Little did I know that it would prove to be the most exciting and productive part of my life.  In order to forget the terrible loss I had suffered, I turned back to my writing and began my memoir The Invisible Wall.  I completed it in a year, and after some difficulty found a publisher in England, Random House of London.  When it was published, it was an instant literary success. The New York Times said, "The setting, beautifully rendered, recalls early D.H. Lawrence."  Publishers Weekly applauded it in a starred review: "Affecting…The conversational account takes on the heft of a historical novel with stirring success." And USA Today raved, "Both the book and the author are remarkable stories." The book won the Christopher Award, the Times voted it one of the best ten books of the year, the New York Public Library said it was one of the ten best books of the year for teenagers, and it earned me a Guggenheim Fellowship.  There wasn’t a dissenting voice among all the critics.  And soon I was at work on its sequel, The Dream, and then on to my third book, The Golden Willow, which will appear next year.
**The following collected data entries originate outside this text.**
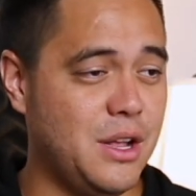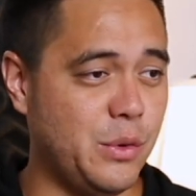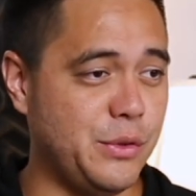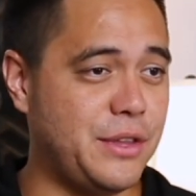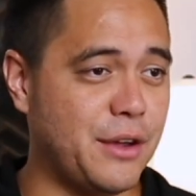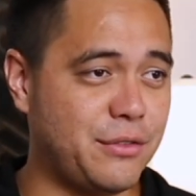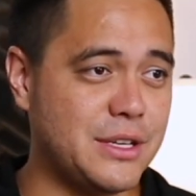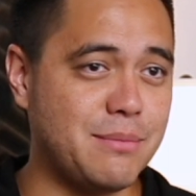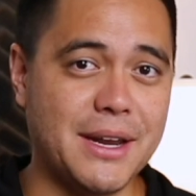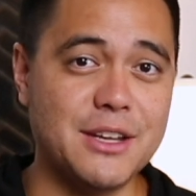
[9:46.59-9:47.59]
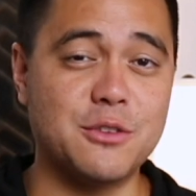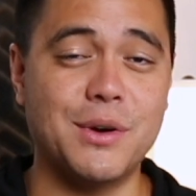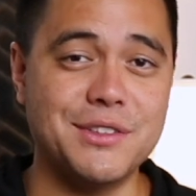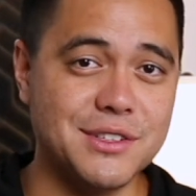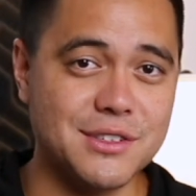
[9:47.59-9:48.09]
will definitely make its
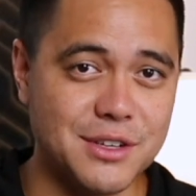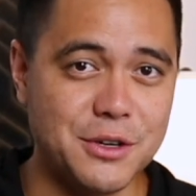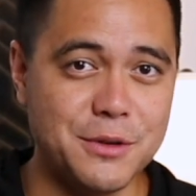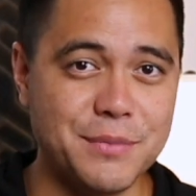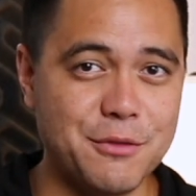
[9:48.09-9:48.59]
presence known.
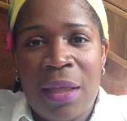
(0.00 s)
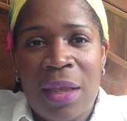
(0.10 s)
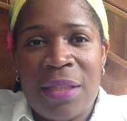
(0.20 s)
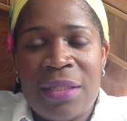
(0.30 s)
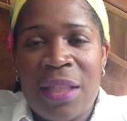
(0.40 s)

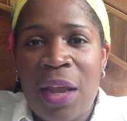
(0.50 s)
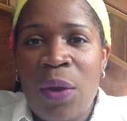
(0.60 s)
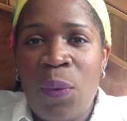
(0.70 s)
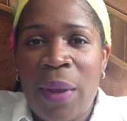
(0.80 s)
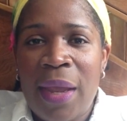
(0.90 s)
it's their
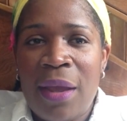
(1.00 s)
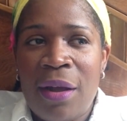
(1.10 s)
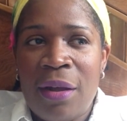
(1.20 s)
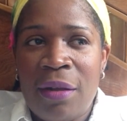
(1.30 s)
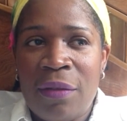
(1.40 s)
way
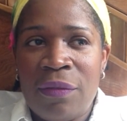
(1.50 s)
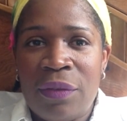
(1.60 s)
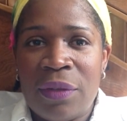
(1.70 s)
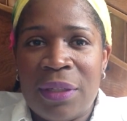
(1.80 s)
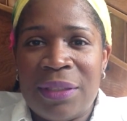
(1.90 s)
of
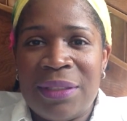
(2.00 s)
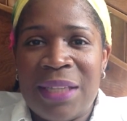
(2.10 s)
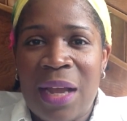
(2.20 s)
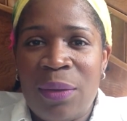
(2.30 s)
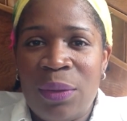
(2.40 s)

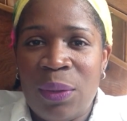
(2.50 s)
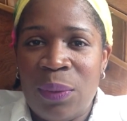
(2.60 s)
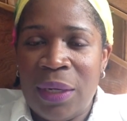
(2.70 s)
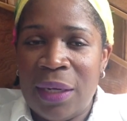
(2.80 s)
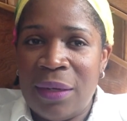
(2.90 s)

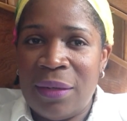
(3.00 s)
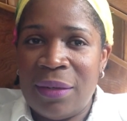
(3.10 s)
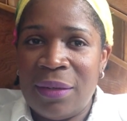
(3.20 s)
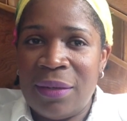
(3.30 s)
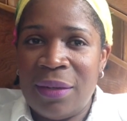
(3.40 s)
downloading
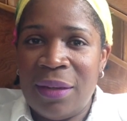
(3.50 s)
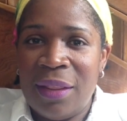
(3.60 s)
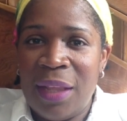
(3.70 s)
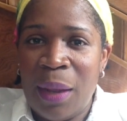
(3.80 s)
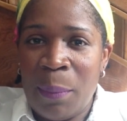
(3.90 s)

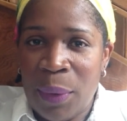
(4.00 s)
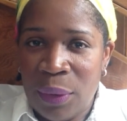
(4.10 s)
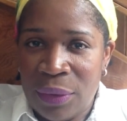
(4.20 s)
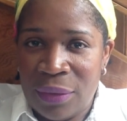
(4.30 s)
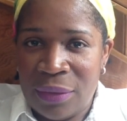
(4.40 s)
their
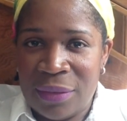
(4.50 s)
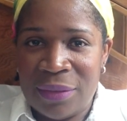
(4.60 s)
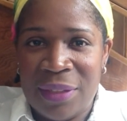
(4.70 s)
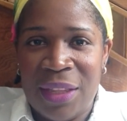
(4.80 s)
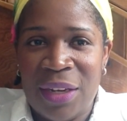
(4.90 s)
burden,
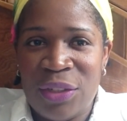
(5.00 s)
their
I have been very busy not only with writing my books, but with interviews, book signings, and book talks.  I have proven with all this that age need not be a barrier to a useful and creative life.  I hope to be able to reach one hundred.  I hope to write more books.  But with all of this I will never lose the memory of the one thing that gave me the strength and inspiration to accomplish what I have done thus far, my wife Ruby.  Memories are supposed to dim with the passing of years.  But my memory of her grows richer and deeper each year.  I can still see her as vividly as I always did, her lovely, oval face with the smile always on it, her soft, dark eyes looking up at me with such love in them.  Her presence will always be there with me until I too am no longer here.